FBR After her Rookie Effort with Blossoms
I received an ongoing report yesterday of the FBR’s embracing of the Christmas season. She commandeered several of the Amazon boxes that arrived into makeshift vehicles. She also reported for duty in the kitchen to assist her mother in the preparation of Peanut Butter Blossoms, although she thought sugaring her hand was more important than the cookie dough.  It is a process. The blossoms are my family’s signature Christmas cookies dating back to my mother’s incomparable batches while I was growing up. My wife took up the mantle and I was so pleased to see my daughter picking up the tradition. The FBR will need some instruction in the art of eating the cookie though. My daughter reported she likes to lick the chocolate kiss until her face is covered in chocolate. Her mother quoted her as saying, “Mom, I look so silly. I have chocolate on my face!”
Sugaring her Hand

I think She Hangs Around Too Much with Cats


Meanwhile, on the home front my Favorite Panamanian was in full recovery mode from another evening with the Maine Musquetera. As I chronicled in yesterday’s blog they spent a solid twelve hours shopping on Saturday and returned shortly before midnight. I stumbled upstairs after 11pm to find them baking cookies while the musquetera’s daughter caught up on social media postings following her immersion in musquetera shopping excesses. I woke up yesterday to find my wife beside me but with no recollection of when she joined me. When I asked she said they got into one of their usual late night conversations while the cookies baked and came to bed around 3am. These ladies are without peer when it comes to the art of dialogue.
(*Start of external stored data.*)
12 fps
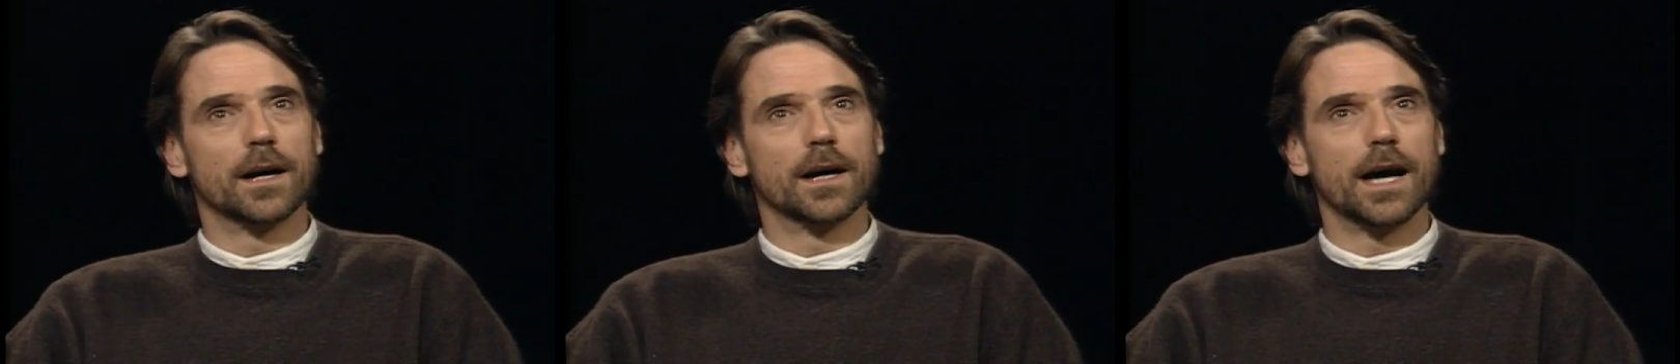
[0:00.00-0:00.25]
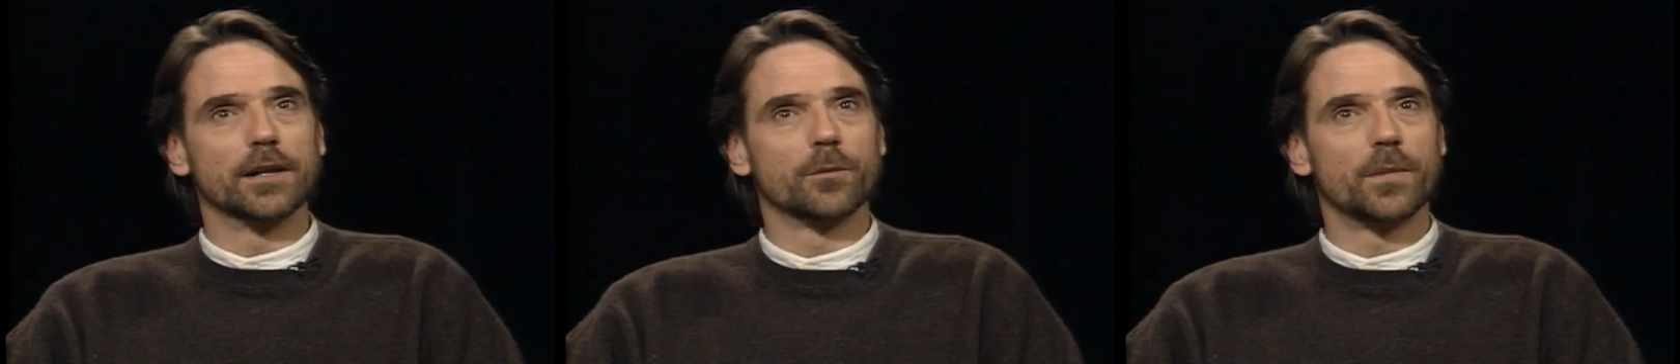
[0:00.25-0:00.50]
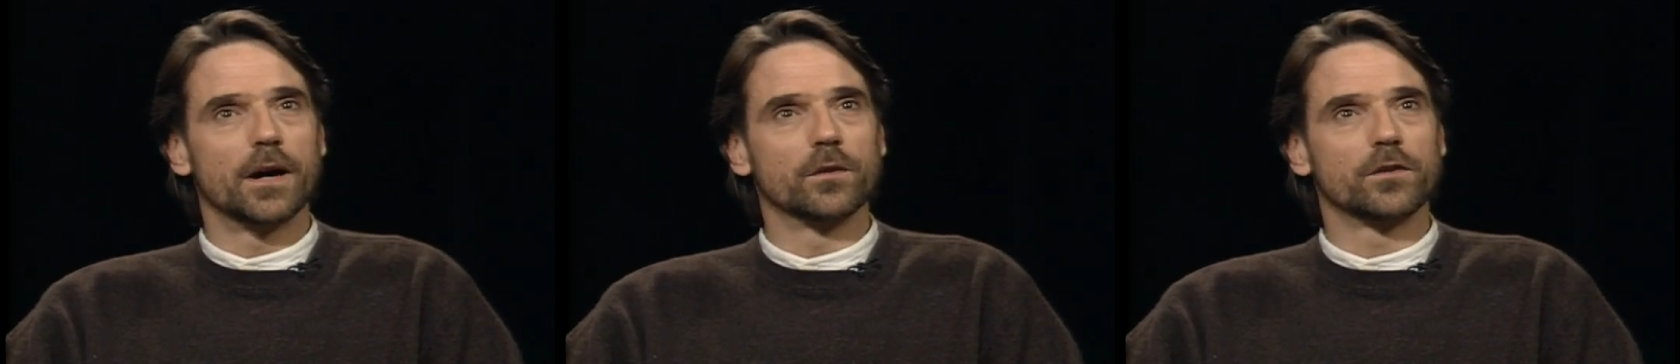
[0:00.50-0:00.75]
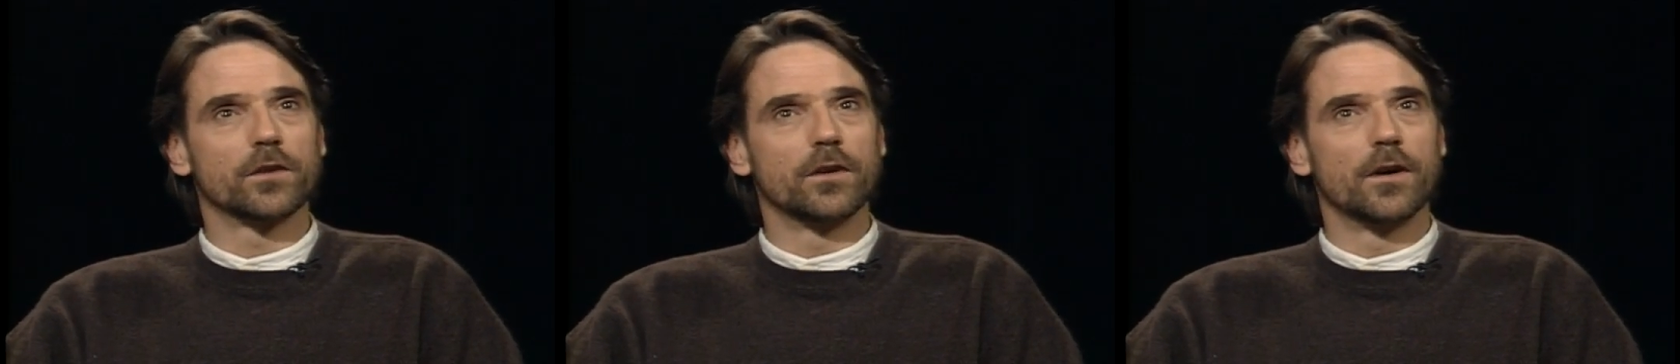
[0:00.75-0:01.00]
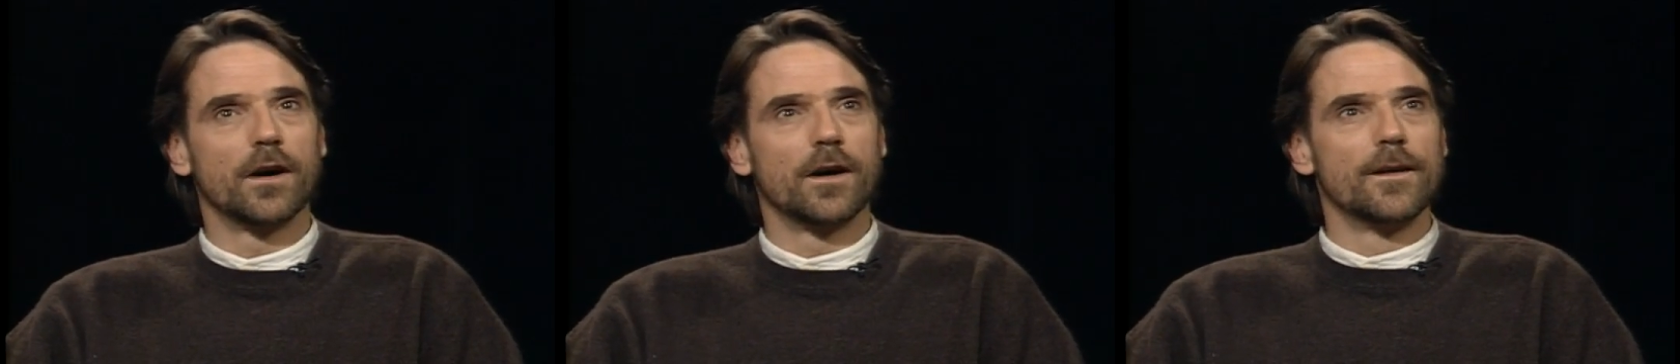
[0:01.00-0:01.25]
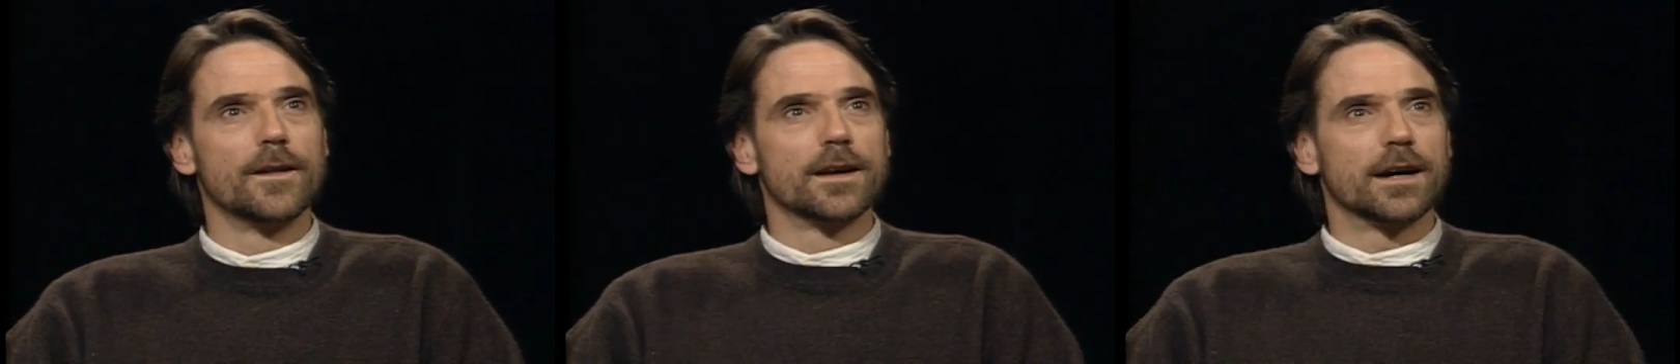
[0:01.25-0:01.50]
and about
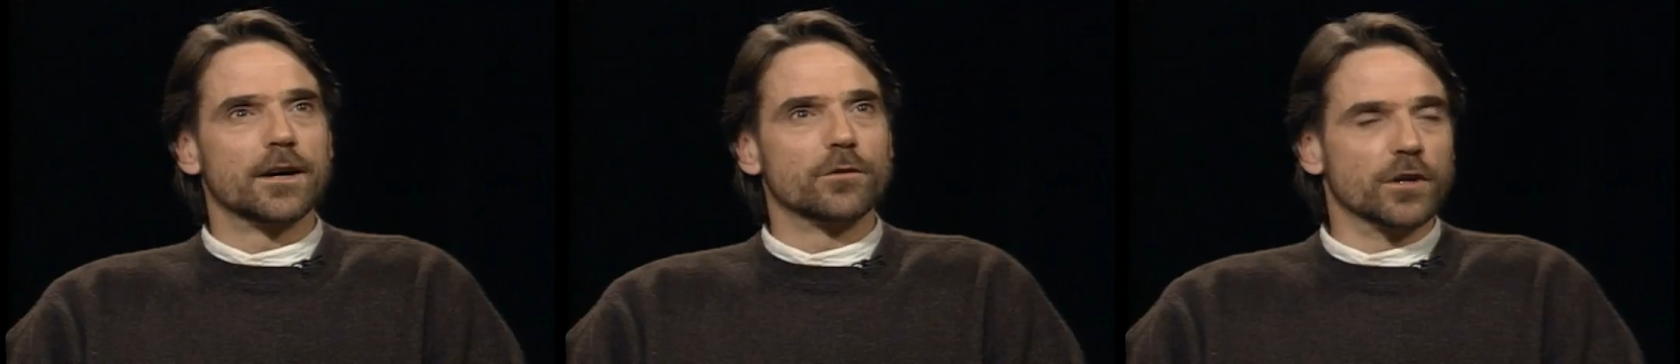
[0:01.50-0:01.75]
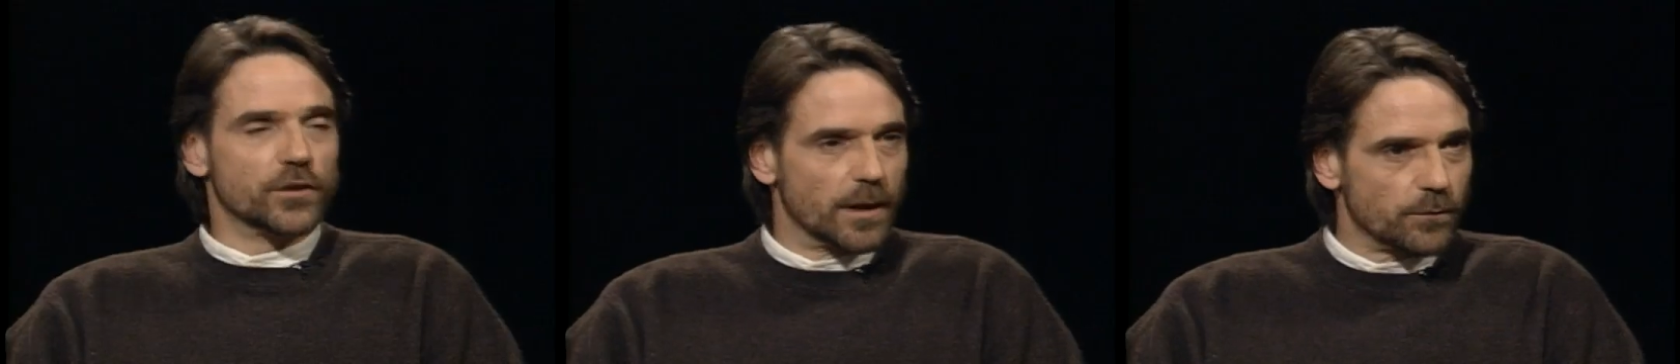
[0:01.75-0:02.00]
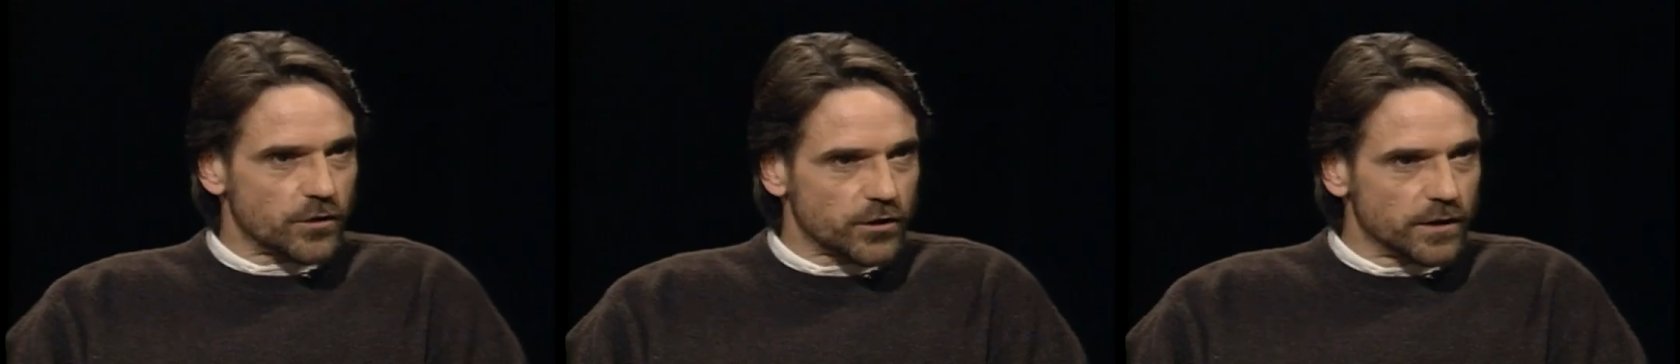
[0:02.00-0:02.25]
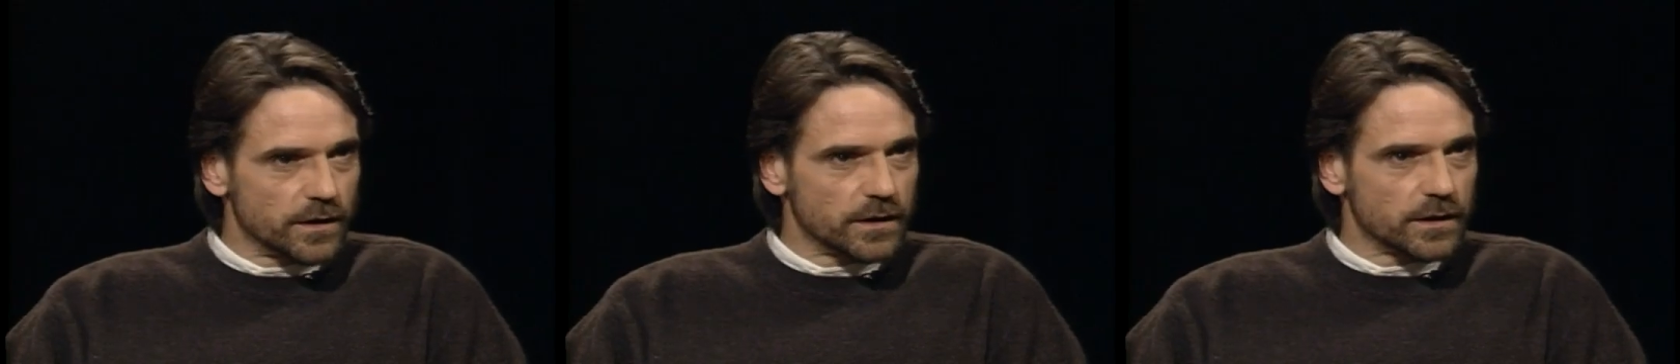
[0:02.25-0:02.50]
redemption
The Mainers had to leave by 8:30am to deliver the cookies in Maine and I’m glad the daughter was along to make the drive as the Maine Musquetera didn’t look any more alert than my wife did.
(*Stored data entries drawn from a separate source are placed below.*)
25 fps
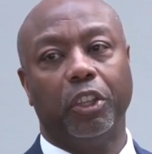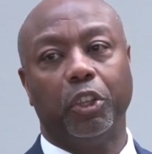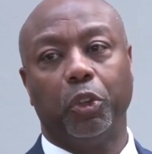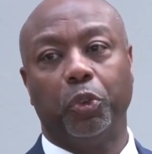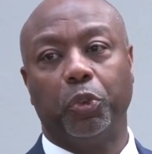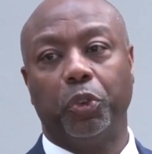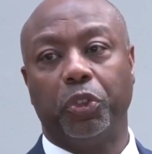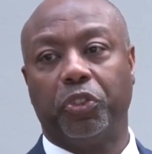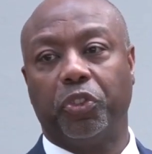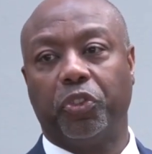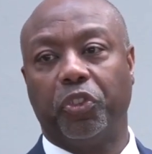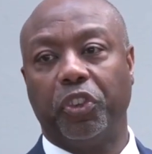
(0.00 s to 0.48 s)
who
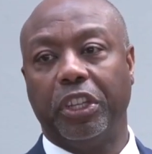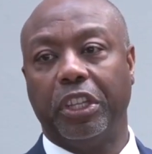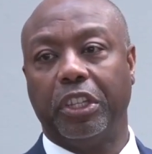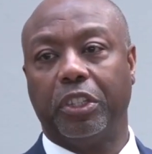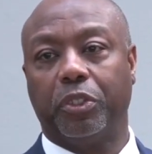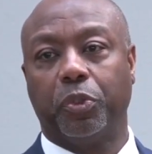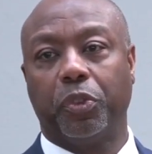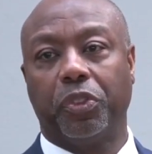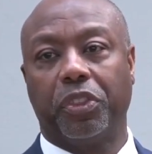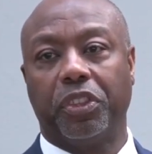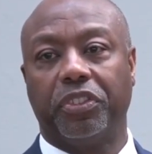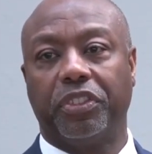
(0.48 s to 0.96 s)
was
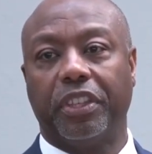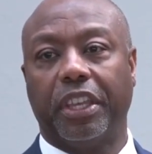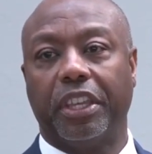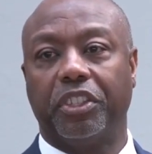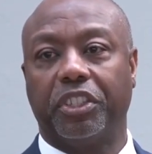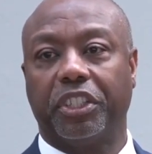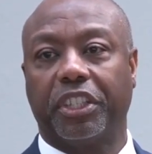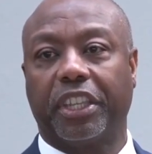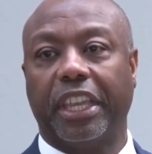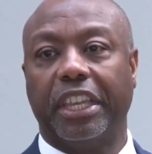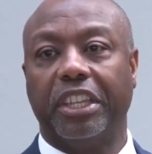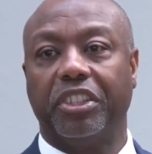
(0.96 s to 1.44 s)
finished with his
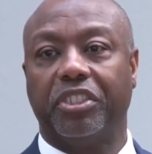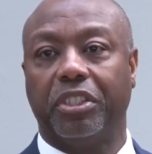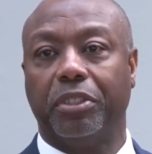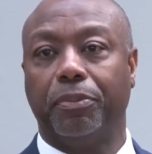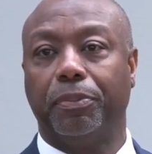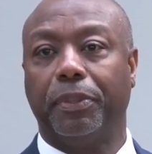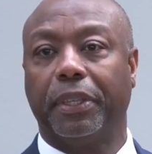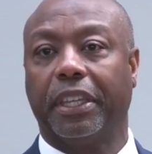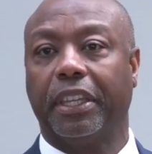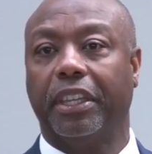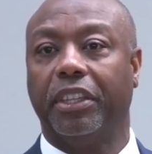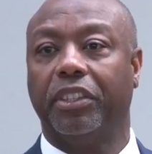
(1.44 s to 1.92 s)

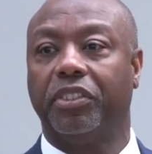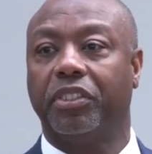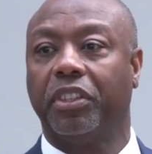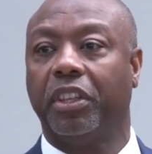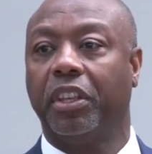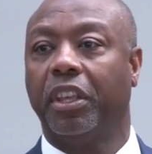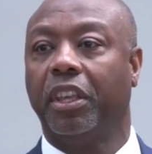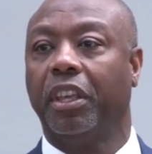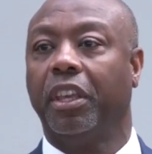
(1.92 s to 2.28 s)
education because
The Man, The Myth, The Legend
True testament to her fatigue is her willingness to join me in the Man Cave for the afternoon of football. There was a method to her seeming madness as she promptly fell asleep for the better part of the afternoon. She even slept through the first half of the thrilling Patriots-Steelers game which I found a tad on the unconscionable side. I’d always respected the Steelers until a trip a couple years ago to visit the Pittsburgh College Roommate. While Keene Friend and I were there we were exposed to a fan base that had sunk into a morass of whining. It must be the local media market because I know a bunch of Steeler fans from the Army who would have been embarrassed by their behavior.
It was therefore truly heartwarming to have Brady lead one of his signature 4th quarter comebacks to snatch victory from the jaws of defeat. I’m sure the Western Pennsylvania whiners will all be blaming everybody but themselves. They’ll call out the late touchdown called back when the Steelers player juggled the ball. The exact same thing happened in the first game of the year to the Patriots on a Gronkowski touchdown that was called back and could have changed the entire complexion of the game. The Steelers are a scary offensive team and in my view even more dangerous after their best receiver went out. Antonio Bryant and "JuJu" Smith-Schuster seemed a lot tougher than the prima donna Brown. A great early Christmas present as Brady once again served those self-important fans a healthy serving of crow. I’m sure they’ll blame everybody but the team for the last minute interception that sealed the win.
I polished off the last of the Raj Whitehall series by David Drake and SM Stirling with The Conqueror. The plot follows General Whitehall in his battle to unite the planet of Belleview after a thousand years of barbarism that followed the collapse of an interstellar human civilization. He’s sent by a very unappreciative ruler to conquer two sets of barbarian kingdoms and then, just before he’s executed, south to deal with an Islamic invasion. I’ve fallen in love with the two authors’ devotion to the tactics and strategies of the Whitehall books as they depict combat from the bloody meeting engagement level all the way to national strategy. I was hoping the book never ended but Raj ran out of enemies to conquer. I’ll miss him.

The Bad Cinema project count rises to #83 out of 100, with Assassin, a 1980s Robert Conrad TV movie about a cybernetic assassin.